2nd Lt Dyer, who had trained with Prince William at Sandhurst Royal Military Academy, and three other soldiers were killed instantly, and the bomb left a 3ft crater in the road. The 24-year-old Oxford graduate, who was single and from Yeovil, had been in Iraq for just a few weeks.
Ft Lt Sarah-Jayne Mulvihill, 32, who was married and from Canterbury, Kent, was one of five Service personnel killed when a Royal Navy Lynx helicopter was hit by a missile fired by insurgents in Basra in May 2006.
The attack was one of the largest losses of life in a single incident in the entire war and was the first time a British helicopter had been shot down.
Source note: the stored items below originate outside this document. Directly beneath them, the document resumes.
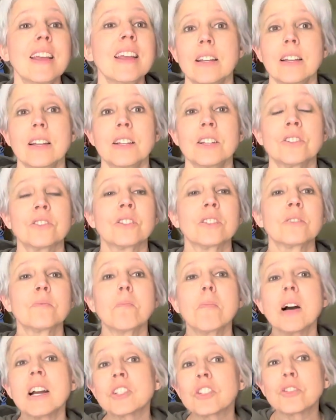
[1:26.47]
is a
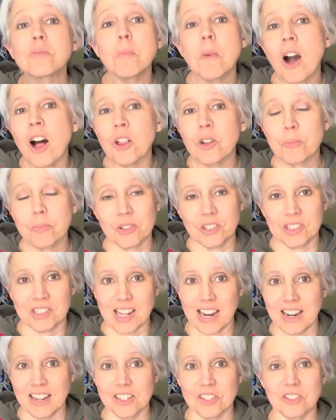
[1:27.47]
much smaller
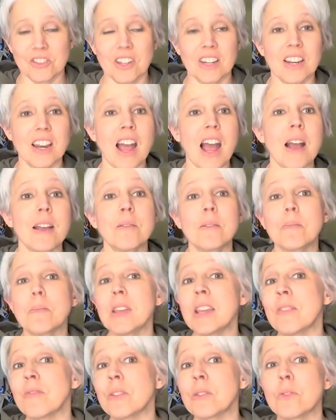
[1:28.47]
percentage than
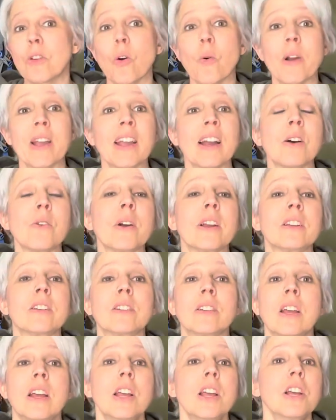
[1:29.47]
even going out
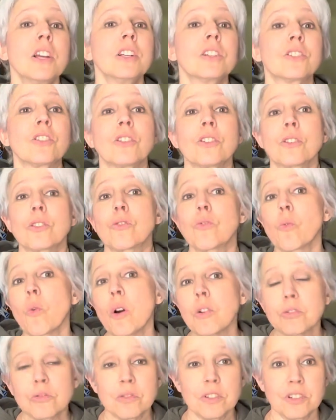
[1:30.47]
to your
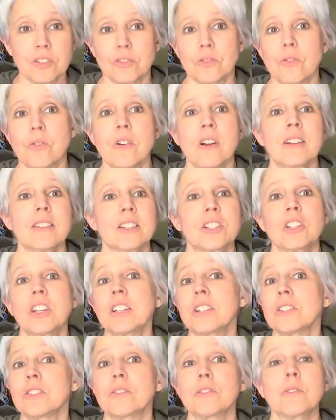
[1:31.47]
grocery store, and the
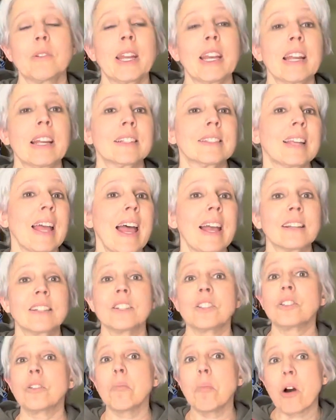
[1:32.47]
chances of getting attacked
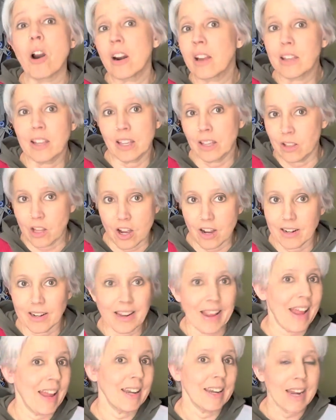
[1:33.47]
in the parking lot
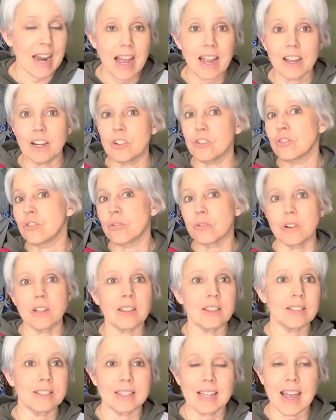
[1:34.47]
at night or
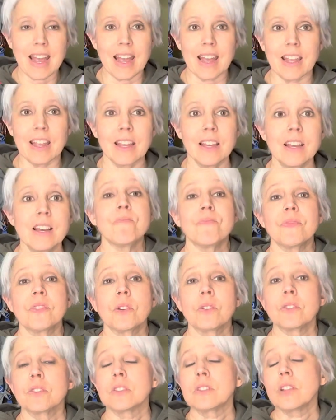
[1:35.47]
during the day.
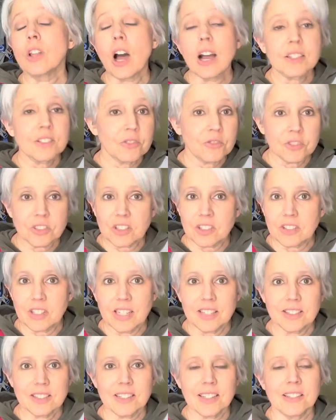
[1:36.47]
There's lots of
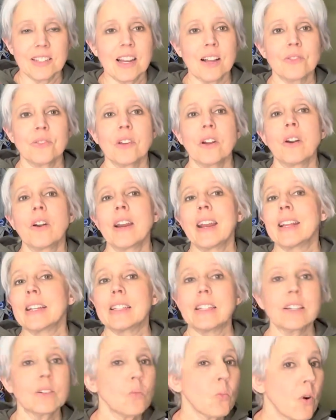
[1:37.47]
statistics out there, and I
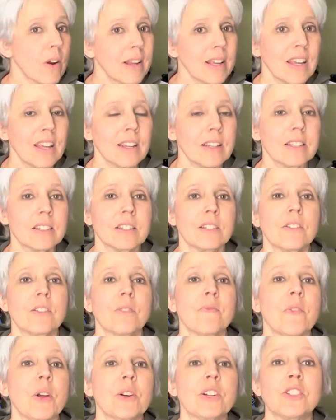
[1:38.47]
didn't want to get into
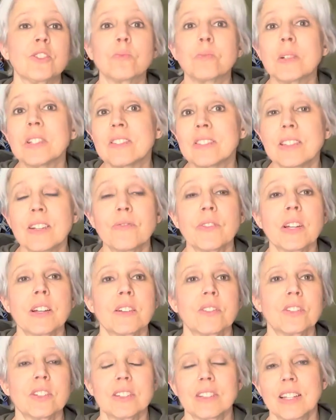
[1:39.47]
the very specific
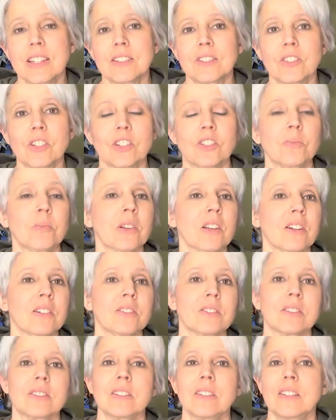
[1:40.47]
statistics
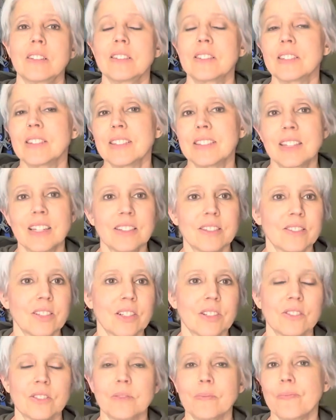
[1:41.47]
because
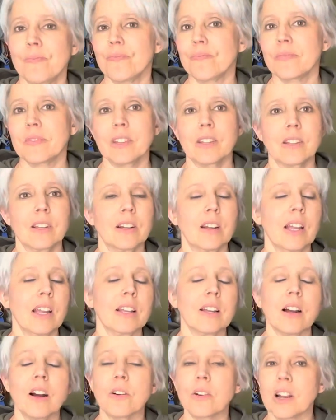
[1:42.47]
statistics
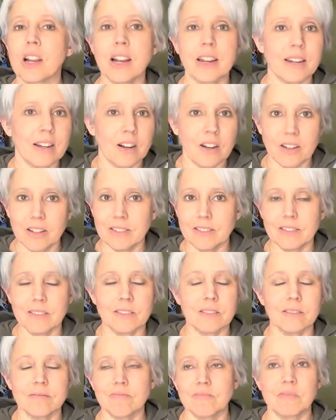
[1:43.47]
are kind of
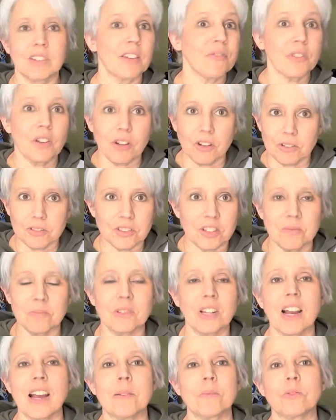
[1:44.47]
difficult
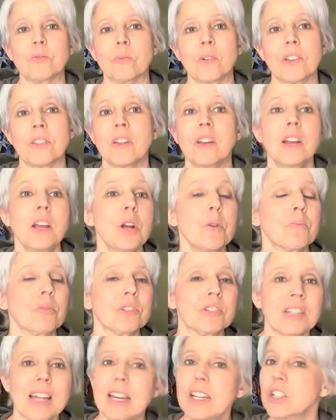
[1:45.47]
sometimes with
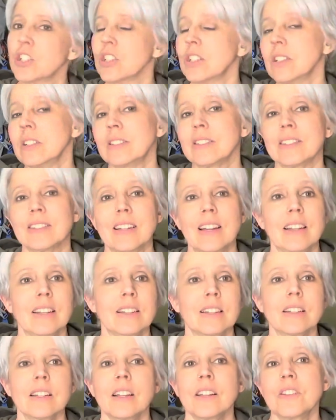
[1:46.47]
percentages
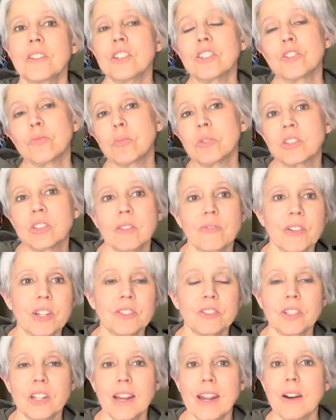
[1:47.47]
and this specific
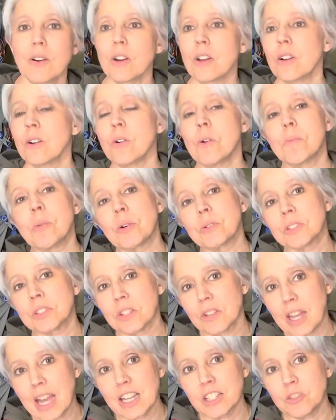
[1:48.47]
scenario opposed
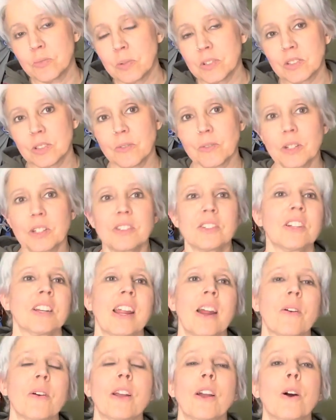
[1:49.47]
to that specific
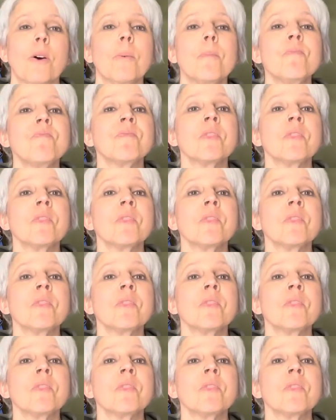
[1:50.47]
scenario.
An investigation later found that the missile which struck the aircraft originated from Iran.
Kingsman Alex Green, 21, from Warrington, Lancashire, was shot dead by an Iraqi gunman – dubbed the Basra sniper – in January 2007. Kingsman Green was serving with Chindit Company, based at the Old State Building, in the centre of Basra, at the time of his death.
He was part of a patrol that had earlier been escorting a convoy out of the city when he was ambushed. Although he was not killed outright, he died of his injuries later the same day. He was one of several British soldiers killed by
the Basra sniper.
Cpl John Rigby, who was a member of the 4th Battalion The Rifles, was killed in a roadside bomb attack in June 2007. The 24-year-old soldier, from Rye in East Sussex, died with his twin brother –who was also a soldier in the same regiment – by his side at the British field hospital in Basra.
His commanding officer, Lt Col Patrick Sanders, paid the following tribute to him: "He was a warrior – tough and fierce, swift and bold. And he was an astonishingly dedicated and charismatic leader. Like all the best soldiers, he inspired love, devotion and fierce loyalty in his men. They idolised him and would follow him anywhere."